* **Your instructions**: Below are entries; count each line that holds the word "Verbatim" and report the number without any other words.

==== Input data ====

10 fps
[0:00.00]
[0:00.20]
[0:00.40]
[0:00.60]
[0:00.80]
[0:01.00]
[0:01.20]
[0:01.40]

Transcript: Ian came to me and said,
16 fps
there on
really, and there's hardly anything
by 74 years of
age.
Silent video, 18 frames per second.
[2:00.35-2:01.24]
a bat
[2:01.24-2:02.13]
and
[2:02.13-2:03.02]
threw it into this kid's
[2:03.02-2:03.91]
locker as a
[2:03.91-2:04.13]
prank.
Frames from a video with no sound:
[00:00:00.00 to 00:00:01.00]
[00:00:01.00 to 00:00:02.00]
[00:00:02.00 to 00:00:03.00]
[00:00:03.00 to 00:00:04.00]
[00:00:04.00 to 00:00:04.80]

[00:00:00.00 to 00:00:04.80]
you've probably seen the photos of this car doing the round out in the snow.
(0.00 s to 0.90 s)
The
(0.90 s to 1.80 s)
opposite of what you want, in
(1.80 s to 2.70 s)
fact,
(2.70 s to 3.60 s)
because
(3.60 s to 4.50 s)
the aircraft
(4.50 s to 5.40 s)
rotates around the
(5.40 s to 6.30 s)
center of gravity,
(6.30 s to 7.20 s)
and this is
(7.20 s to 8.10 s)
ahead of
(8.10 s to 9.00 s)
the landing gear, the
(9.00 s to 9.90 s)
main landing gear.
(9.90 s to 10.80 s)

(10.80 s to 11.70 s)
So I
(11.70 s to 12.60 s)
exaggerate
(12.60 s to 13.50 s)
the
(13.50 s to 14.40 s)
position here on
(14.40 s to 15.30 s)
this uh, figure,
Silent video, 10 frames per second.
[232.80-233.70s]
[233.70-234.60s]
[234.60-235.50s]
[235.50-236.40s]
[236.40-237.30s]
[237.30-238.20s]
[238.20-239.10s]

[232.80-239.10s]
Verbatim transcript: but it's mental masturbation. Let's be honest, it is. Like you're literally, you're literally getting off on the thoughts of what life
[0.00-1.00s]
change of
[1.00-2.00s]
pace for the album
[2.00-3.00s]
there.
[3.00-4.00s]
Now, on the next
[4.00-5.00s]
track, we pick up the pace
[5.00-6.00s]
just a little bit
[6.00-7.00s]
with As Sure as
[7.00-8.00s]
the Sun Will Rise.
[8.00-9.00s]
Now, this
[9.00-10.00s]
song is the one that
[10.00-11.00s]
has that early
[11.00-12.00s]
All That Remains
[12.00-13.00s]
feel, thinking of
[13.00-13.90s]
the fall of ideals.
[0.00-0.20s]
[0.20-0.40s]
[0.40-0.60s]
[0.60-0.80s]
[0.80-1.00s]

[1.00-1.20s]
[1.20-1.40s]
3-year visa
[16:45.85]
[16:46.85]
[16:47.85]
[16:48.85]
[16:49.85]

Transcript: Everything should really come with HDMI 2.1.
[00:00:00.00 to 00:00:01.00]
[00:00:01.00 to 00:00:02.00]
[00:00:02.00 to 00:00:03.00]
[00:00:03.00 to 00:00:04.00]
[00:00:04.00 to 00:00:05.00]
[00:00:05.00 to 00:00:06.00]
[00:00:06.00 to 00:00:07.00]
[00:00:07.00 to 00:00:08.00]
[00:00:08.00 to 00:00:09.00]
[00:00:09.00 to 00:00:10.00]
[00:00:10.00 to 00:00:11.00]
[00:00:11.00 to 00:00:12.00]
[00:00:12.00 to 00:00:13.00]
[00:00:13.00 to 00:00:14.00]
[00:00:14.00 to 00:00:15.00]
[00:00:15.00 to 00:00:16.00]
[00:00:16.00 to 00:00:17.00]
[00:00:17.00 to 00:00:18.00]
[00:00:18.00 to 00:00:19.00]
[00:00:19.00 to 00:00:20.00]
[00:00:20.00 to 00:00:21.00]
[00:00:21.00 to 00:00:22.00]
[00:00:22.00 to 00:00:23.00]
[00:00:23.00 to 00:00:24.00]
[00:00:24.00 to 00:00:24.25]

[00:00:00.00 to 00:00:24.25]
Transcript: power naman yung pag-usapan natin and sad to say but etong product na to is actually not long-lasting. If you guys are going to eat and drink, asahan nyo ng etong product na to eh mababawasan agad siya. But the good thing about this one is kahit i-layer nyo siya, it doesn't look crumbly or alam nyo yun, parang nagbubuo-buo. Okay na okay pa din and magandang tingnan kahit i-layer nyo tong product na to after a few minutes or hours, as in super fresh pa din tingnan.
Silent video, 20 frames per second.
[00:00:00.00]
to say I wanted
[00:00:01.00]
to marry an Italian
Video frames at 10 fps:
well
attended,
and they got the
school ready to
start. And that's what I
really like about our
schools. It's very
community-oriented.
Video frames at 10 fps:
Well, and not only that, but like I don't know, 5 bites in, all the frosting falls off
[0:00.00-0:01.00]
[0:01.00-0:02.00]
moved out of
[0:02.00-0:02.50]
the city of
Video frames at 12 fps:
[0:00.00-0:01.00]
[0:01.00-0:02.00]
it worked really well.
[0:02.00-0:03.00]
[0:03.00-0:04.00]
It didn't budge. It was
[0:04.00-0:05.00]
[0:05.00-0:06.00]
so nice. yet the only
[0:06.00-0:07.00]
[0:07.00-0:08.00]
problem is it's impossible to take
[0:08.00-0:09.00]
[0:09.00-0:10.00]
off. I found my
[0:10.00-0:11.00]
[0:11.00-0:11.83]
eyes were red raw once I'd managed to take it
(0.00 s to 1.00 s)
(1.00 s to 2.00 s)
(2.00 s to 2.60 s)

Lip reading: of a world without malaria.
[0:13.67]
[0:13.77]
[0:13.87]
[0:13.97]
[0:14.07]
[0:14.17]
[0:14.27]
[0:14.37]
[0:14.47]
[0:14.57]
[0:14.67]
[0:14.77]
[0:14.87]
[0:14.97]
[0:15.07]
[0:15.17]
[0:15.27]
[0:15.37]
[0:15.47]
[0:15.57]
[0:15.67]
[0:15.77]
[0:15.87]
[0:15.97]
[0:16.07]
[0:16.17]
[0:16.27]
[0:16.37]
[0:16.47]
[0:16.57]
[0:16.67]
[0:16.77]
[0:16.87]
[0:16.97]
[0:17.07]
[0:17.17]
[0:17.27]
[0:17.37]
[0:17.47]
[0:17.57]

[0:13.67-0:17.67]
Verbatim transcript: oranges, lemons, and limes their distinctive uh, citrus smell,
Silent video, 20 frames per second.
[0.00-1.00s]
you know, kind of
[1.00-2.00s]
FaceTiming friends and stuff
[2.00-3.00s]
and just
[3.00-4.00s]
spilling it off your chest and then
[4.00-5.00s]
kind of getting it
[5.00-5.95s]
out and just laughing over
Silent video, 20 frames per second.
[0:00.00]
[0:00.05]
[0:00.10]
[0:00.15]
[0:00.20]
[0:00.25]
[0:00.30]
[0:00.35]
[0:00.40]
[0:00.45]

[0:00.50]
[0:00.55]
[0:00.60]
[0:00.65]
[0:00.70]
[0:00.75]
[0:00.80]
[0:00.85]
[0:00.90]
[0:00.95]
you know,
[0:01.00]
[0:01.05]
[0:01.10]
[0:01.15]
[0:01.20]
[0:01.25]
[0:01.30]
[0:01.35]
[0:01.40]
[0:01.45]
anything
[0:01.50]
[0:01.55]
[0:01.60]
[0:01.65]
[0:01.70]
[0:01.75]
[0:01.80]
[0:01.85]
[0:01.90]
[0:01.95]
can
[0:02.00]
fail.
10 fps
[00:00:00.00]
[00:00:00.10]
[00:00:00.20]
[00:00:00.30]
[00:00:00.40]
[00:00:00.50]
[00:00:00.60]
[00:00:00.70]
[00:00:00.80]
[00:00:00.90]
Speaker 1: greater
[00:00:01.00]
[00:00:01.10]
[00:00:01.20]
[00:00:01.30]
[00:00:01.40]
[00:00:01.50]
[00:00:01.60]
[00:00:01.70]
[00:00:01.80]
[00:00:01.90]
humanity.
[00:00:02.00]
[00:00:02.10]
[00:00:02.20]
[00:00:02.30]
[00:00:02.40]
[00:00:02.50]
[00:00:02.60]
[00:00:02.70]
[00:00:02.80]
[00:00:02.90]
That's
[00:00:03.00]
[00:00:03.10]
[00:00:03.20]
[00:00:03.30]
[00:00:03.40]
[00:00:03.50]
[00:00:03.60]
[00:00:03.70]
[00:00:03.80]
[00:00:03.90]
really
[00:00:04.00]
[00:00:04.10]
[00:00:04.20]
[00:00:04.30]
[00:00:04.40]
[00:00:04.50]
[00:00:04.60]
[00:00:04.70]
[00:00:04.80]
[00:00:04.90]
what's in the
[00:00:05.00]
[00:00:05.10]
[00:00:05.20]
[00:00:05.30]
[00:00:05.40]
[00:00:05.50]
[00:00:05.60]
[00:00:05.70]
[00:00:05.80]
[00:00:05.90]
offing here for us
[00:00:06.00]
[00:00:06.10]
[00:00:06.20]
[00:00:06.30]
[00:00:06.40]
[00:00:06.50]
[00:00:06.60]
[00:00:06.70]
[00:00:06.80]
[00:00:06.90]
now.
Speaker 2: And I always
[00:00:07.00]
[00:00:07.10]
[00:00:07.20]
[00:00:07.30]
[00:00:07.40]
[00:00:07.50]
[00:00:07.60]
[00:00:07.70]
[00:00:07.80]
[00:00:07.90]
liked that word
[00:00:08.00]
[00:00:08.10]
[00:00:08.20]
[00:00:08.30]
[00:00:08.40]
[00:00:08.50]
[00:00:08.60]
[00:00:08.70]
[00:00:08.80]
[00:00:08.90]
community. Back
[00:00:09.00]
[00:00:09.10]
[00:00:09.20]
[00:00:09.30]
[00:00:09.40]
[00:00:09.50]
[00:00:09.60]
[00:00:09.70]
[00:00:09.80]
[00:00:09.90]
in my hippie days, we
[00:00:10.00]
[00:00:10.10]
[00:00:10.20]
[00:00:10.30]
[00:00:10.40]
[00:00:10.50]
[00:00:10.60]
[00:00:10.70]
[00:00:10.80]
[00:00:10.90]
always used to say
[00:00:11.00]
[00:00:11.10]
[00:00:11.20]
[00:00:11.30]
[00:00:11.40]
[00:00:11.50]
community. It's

====

* **Response to the task**: 2